Cross-Encoder inference is expensive. Filtering out distant candidates early prevents wasted computation on results that are unlikely to be relevant, stabilizing latency and reducing CPU pressure under load.

4. Filtering and Reranking Are Explicitly Separated

By separating filtering from reranking, the system maintains clear conceptual boundaries:

Filtering answers “Is this candidate worth scoring?”
Reranking answers “How relevant is this candidate?”

This clarity makes future extensions—such as adaptive thresholds or query-aware recall policies—straightforward to implement.

5. Process-Based Parallelism Is Used for Reranking

Reranking is CPU-bound and subject to Python’s Global Interpreter Lock.

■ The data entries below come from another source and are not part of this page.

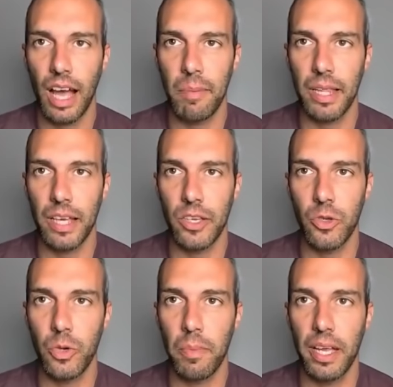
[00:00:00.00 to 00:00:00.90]
I'd be like,
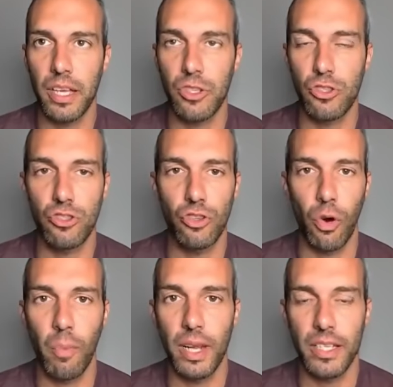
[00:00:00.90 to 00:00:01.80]
you are making
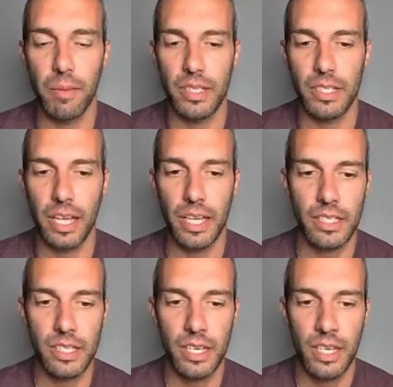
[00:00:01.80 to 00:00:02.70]
so many dumb
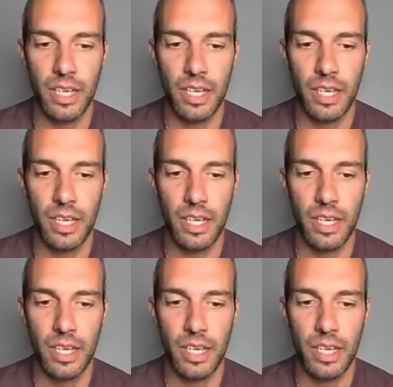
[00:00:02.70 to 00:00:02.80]
mistakes.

Multi-process parallelism enables true multi-core utilization, while controlled worker counts and fallback logic ensure predictable performance across different workloads.

Both document indexing and query processing use the same embedding model and preprocessing logic.

This guarantees consistency in vector space representation and prevents subtle retrieval failures caused by embedding drift or misconfiguration.

7. The System Is Retrieval-Focused by Design

The system intentionally stops at ranked retrieval results rather than generating answers.

This choice preserves transparency, simplifies debugging, and keeps the architecture flexible. Answer generation can be layered on later without entangling retrieval correctness with generative behavior.

Technology Stack

Layer	Technology	Purpose
Vector Database	Milvus	High-performance vector storage with IVF_FLAT index
Embedding Models	Sentence-Transformers, OpenAI, AWS Bedrock	Flexible embedding backend support
Reranking	Cross-Encoder models	Fine-grained relevance scoring
Parallelism	Process Pool	CPU-bound task parallelization
Data Processing	Batch Processing	Efficient document ingestion

System Flow

The complete system flow can be visualized as follows:

Document Indexing Pipeline:
- Raw Documents (CSV, PDF, Text) → Data Cleaning → Embedding Pipeline → Milvus Vector Store
Query Processing Pipeline:
- User Query → Query Embedding (Same Pipeline) → ANN Vector Search → Candidate Filtering → Cross-Encoder Reranker → Result Assembly
Result Output:
- Ranked Retrieval Results (Text, Metadata, Scores)

Future Extensions

This system is designed to be modular and extensible. Possible future improvements include:

Adaptive Thresholds: Query-aware distance thresholds based on query characteristics
Hybrid Retrieval: Combine dense vector search with sparse keyword-based retrieval
Query Expansion: Enhance query representation with synonym expansion or query rewriting
Metadata Filtering: Pre-filter candidates based on metadata constraints before vector search
Multi-Stage Reranking: Apply multiple reranking models in sequence for different precision levels
Caching Layer: Cache frequently accessed query results to reduce computational load

Conclusion

This project implements a semantic search system that treats retrieval as a multi-stage pipeline rather than a single model invocation. The architecture separates recall and precision into distinct stages, with each stage optimized for a specific objective.

The system design emphasizes:

Separation of recall and precision through dedicated stages for vector search and reranking
Cost-aware filtering to control computational resources before expensive reranking
Modular architecture where components can be tuned or replaced independently
Shared embedding pipeline for consistency between indexing and querying
Retrieval-focused output that returns ranked results without answer generation

This approach allows the system to serve as a standalone semantic search solution or as a retrieval layer for RAG applications, with clear boundaries between retrieval and generation stages.